Friday, 5 February 2016

69 tetaplah 69 : HmI Untuk Ummat dan Bangsa Indonesia (1947-2016)



1947 silam bahkan jauh sebelum tahun tersebut, sebelum dan setelah kemerdekan Republik Indonesia kondisi umat Islam dunia sedang mengalami ketinggalan dibandingkan dengan masyarakat eropa dengan Reinasance-nya. Perbedaan dalam penguasaan teknologi, ilmu pengetahuan, bahakan umat islam saat itu berada dalam tekanan barat yang notabene adalah orang-orang non muslim. Padahal zaman-zaman sebelumnya Islam berjaya di berbagai belahan dunia, namun umat Islam Indonesia hanya terlena dan terpaku di negerinya sendiri.  Pemahaman ajaran Islam yang tidak menyeluruh dan komperhensif, yang hanya berkutat seputar Ubudiyah atau ritual-ritual semata dalam beribadah, padahal ajaran Islam adalah ajaran yang sempurna , bisa masuk dalam segala bidang aspek kehidupan, dan tidak hanya mengajarkan hubungan antara manusia dengan Tuhan namun ekonomi, sosial, politik dan budaya pun ajaran Islam telah menyediakan instrumen-instrumennya.

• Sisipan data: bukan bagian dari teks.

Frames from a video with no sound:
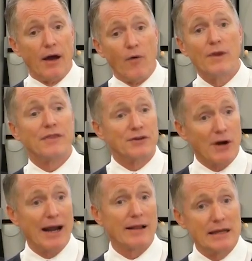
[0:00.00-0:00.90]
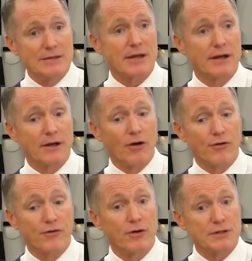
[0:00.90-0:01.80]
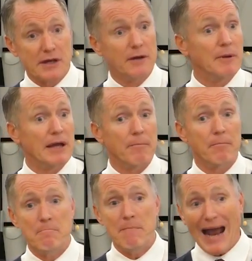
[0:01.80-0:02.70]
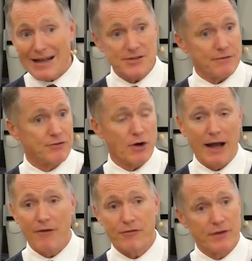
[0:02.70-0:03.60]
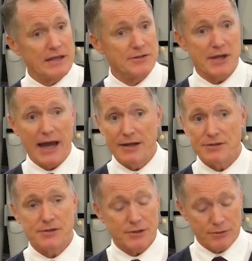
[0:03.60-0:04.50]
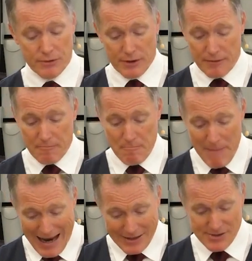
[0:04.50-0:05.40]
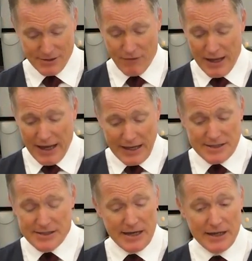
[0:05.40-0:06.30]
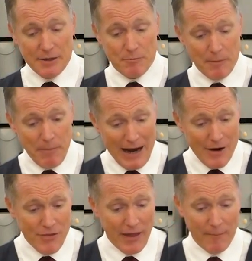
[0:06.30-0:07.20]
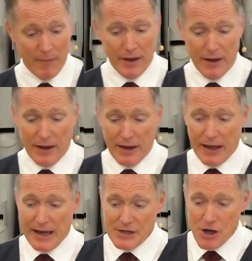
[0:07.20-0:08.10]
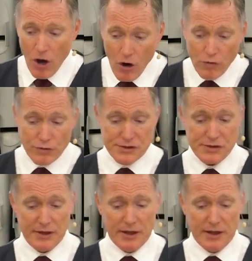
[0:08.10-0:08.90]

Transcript: with the trial he's going to go through, it's going to be a massive trial for these guys too. Massive. And he's seeking to prepare them. He knows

Islam sesuai yang dijanjikan Allah sebagai agama yang “Rahmatan lil ‘alamin” atau Rahmat keselamatan bagi seluruh alam ini tergadaikan oleh kejumudan umat Islam yang berada dalam keterbelakangan. Dan yang sangat menyedihakan adalah munculnya beberapa golongan umat Islam akibat dari permasalahan pemahaman khilafiyah dan berdampak pada lemahnya kekuatan umat Islam.

Tekanan demi tekanan datang kepada umat Islam pasca kemeredakaan, yang saat itu penajajah masih aktif mengawasi Indonesia meskipun negeri ini sudah menyatakan kedaulatannya. Berada dalam tekanan dan pengawasan penjajah umat Islam Indonesia menjadi masyarakat kelas bawah dan menerima perlakuan tidak adil dan hanya dimanfaatkan untuk keuntungan orang-orang barat.

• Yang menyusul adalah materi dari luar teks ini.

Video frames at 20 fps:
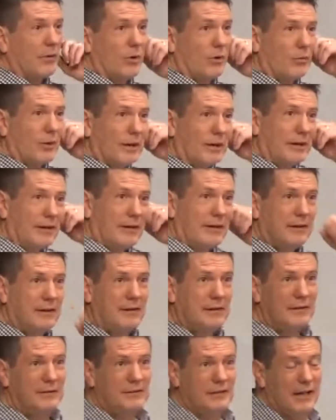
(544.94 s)
would we?
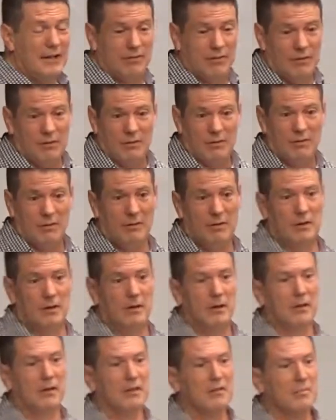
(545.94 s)
Never.
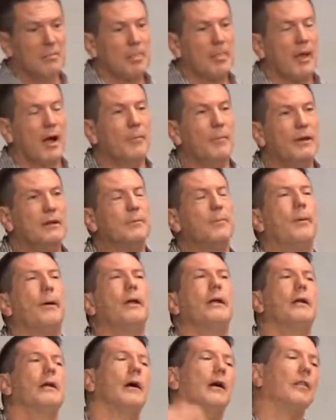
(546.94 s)
I mean,
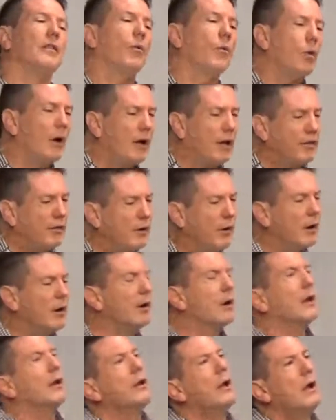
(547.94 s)
depending on the
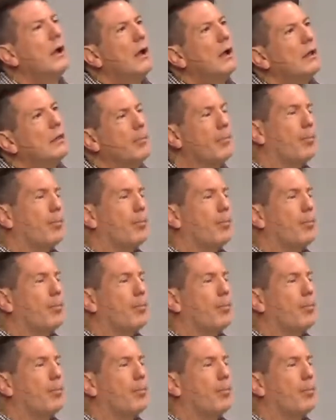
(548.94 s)
weather and the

Kalangan kaum muda yang berorientasi pada mahasiswa saat itu adalah dibutuhkannya tempat menuntut Ilmu (perguruan tinggi). Perguruan tinggi merupakan tempat dimana melahirkan para agen perubahan kaum-kaum muda sebagai pemimpin masa depan. Sistem yang dipakai saat itu adalah sistem pendidikan Barat yang mengarah kepada sekularisme yang berakibat pada kedangkalan pemahaman agama dan aqidah para mahasiswa.

Adanya organisasi yang sepaham dengan komunis, membuat para mahasiswa Islam terbatas dalam ruang geraknya. Segala aspirasi dan pemikiran mahasiswa Islam untuk ummat saat itu bertentangan dengan mahasiswa komunis, pemahaman yang bertentangan dengan fitrah sebagai manusia.

Hal inilah yang melahirkan para pemikir mahasiswa Islam untuk dapat bergerak dan leluasa dalam menyuarakan aspirasi umat Islam sehingga lahirlah Himpunan Mahasiswa Islam (HMI).
Mahasiswa Islam yang diwakili HmI saat itu, menjadi penyambung lidah rakyat dan ummat Islam berharap akan kemeredekan yang sebenar-benarnya merdeka.

Selama puluhan tahun HmI berdiri, segala tantangan dan pergantian kepengrusan dari periode ke periode telah dilakukan. Dalam perjalannya HmI banyak mengalami perubahan, kualitas kader mengalami kemunduran, sikap dan etika kader yang terkadang bertentangan dengan ketentuan organisasi. Hal ini terjadi di semua tingkatan organisasi, mulai dari segi komsariat, Cabang, Badko bahkan PB HmI. Tidak terlihat secara kasat mata memang, tapi orientasi kehidupan organisasi yang mengacu dalam perebutan tahta dan kekuasan organisasi sedikit mencoreng sang hijau hitam. Bukan salah dalam meraih segala yang dianggap sukses, namun cara-cara yang dilakukan tidaklah mencerminkan sang intelektual yang berIman. Biarlah segala kesalahan dan kehkilafan menjadi pembelajaran dan evaluasi diri organisasi. Kini 69 tahun HmI membuka lembar baru dalam berhimpun sebagai mahasiswa Islam.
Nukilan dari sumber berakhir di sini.